姫沼取水堰(ひめぬま、北海道利尻富士町)
●概要
ほくでんネットワーク鴛泊発電所6取水の1。
竣功:1921年? 型式:E?
目的:P
取水量?㎥/s
合計最大取水0.5㎥/s
有効落差47.0m
最大出力170kW
堤高:2.0m? 堤頂長:31.8m?
●見学情報(姫沼)
駐車場:有 トイレ:有 自販機:無 天端:可 直下:不可?
●参考リンク・引用
●道中


1基は清川発電所、もう1基が今回紹介する鴛泊発電所。
鴛泊発電所は日本最北端の水力発電所でもある。

鴛泊発電所は鴛泊港から約4km地点にありアクセスは良好。

この日は、あまりにも天候に恵まれたからかもしれないが。





ここを「ノドットマリ川」とするネット情報もある。





これらの水は、水力DBによれば何と6ヶ所で取水されたものだと言うではないか・・・!

取水6ヶ所とは言われても、導水路の総延長は1,483.6mというごく狭い範囲で、尚且つ一見すると谷らしい谷が6本もあるかというと・・・?
そして北海道北端のしかも離島の水力発電所という立地からか、ネット情報もほぼ無い事から、結局事前段階ではほとんど情報が掴めず、取水口の在り処は現地情報に賭ける事に。




まあそう甘くはない。


という事で腹を括って取水口探し開始。


時に何でもない平日だったが、3組程の観光客らしきを見かけた。
あわよくばのあわよくば、発電所関連の人でも居ればと思ったが、さすがにそんなウマい話は無い😅

案内板曰く…姫沼はその成り立ちこそ自然のものだったが、
●大正時代に「堤防の建設により現在の姫沼が形成」
とあるように現在は人造湖。
また、
●大正時代の「発電需要の高まり」により現在の姿になった
●昭和32年(1957年)に工事で姫沼の水が殆ど抜かれた
●その姫沼工事の写真を提供された方が「利尻電業」の創設者
という事でこれらは水力DBに拠る所の1958年運開の鴛泊発電所を指している事は間違いなかろう。そもそも大正時代に発電所ができた経緯については現地・ネット情報では分からなかったが、今思えば案内板を作成した「利尻町立博物館」に行けば情報が得られたのかもしれない。

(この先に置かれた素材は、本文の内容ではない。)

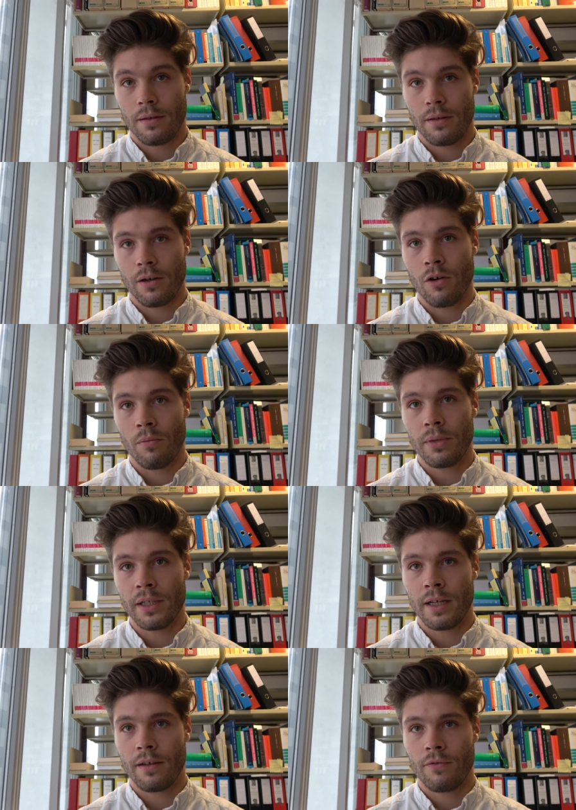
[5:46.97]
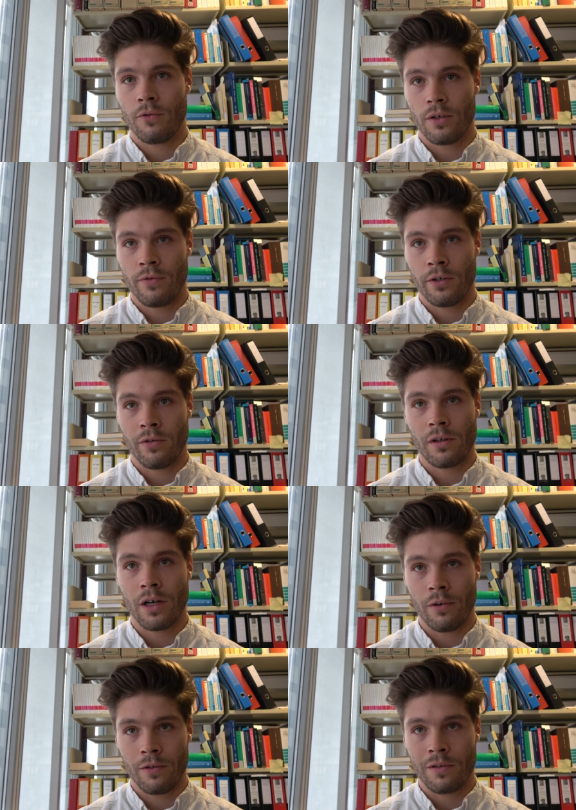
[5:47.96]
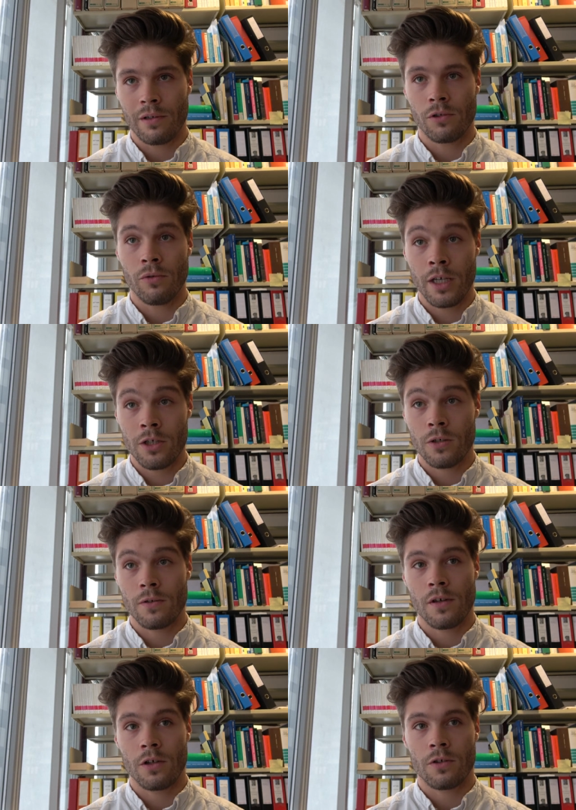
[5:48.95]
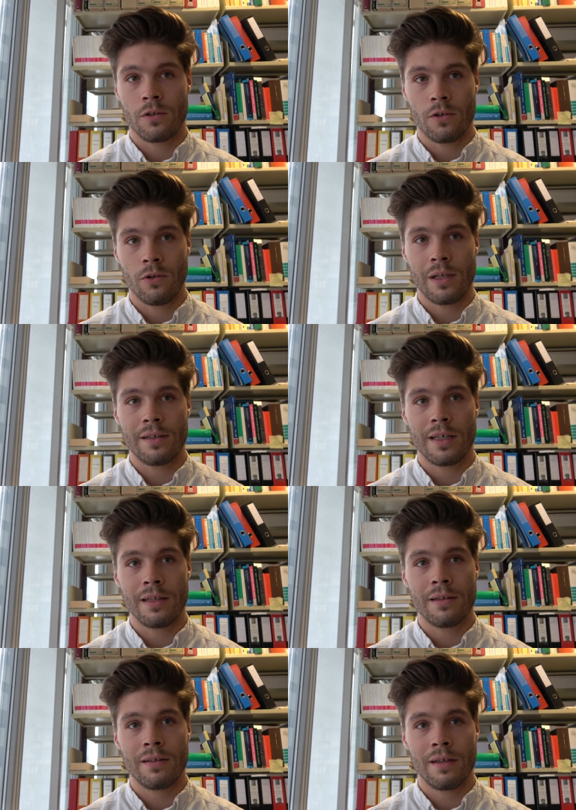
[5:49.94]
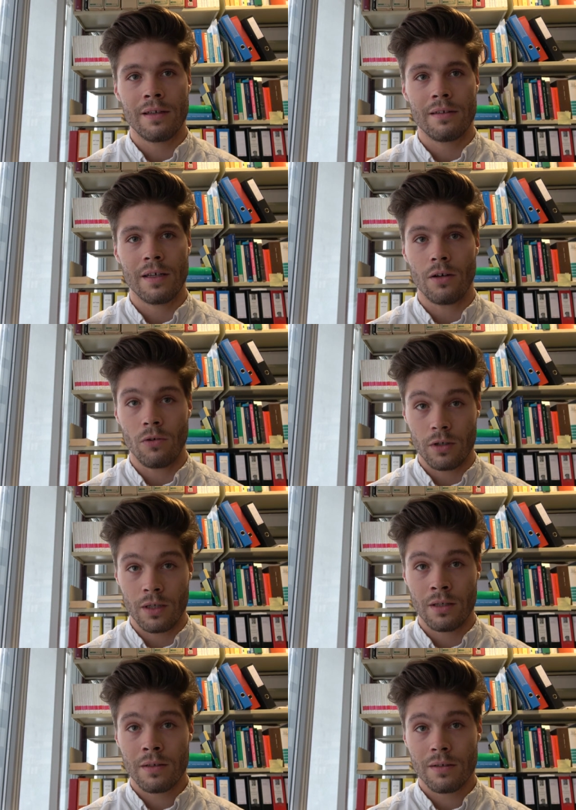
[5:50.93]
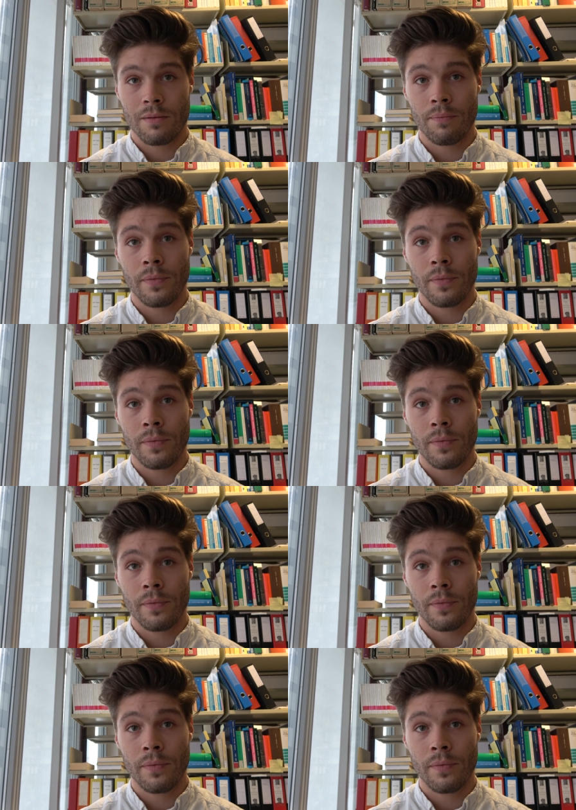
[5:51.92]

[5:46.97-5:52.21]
the competence for the Federal Council to issue such custodial sentences in an ordinance,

歩けばズバリの何かに遭遇するハズと高を括っていたので拍子抜け・・・。
ここまで来て収穫無しで帰れないぞ、と真面目にもう一周。


場所は赤丸部分。東を流れるのは現地情報から「オモベツ川」との事で、恐らく姫沼より上流から流れている。






その正体は掴めなかったが、そこが沼の出口である事は確認できた。
同時に水力DBにある堤頂長31.8mとも概ね合致するので、ここが堤体という事で良い?






と思ったが、ここから発電所まで水路を雑に結ぶと約1.7km。
水力DBにある導水路総延長1,483.6m(主要導水路延長1,271.2m)と誤差にしては大きい乖離。

イマイチ姫沼からの水路が想像できないので、今回の現地探索にて分かった発電水路を図示してみた。推測込みではあるが現地確認した水路も多く含んでおり大きくは逸れてないと思う。

水力DBの数字に当てはめるなら、支水路212.4mに相当するのは恐らくこの赤丸部分。
ここに関しては目視できる部分(蓋渠)が多かったのでほぼあってるハズ。
せいぜい堰堤4の位置が怪しいぐらい。

で、水槽(推測)~姫沼が1,271.2mならピッタシなのだが、やはり200m以上のズレが(赤点線)。
それならばと姫沼から1271.2mで水槽まで繋ごうとすると、堰堤2~堰堤3の間に水路が来る事になるが、そうなると総延長1,483.6m(支水路延長)とズレ。
姫沼と堰堤2の間に更に堰堤があるとは考えにくいし…謎。

もしかして「(主要導水路)総延長」には「(水圧鉄管(管胴)) 延長」も含む?とも考えたが、別の発電所を数基見てみた所、そうでもないらしい。
という事で、これ以上はド素人の自分にゃ分からん。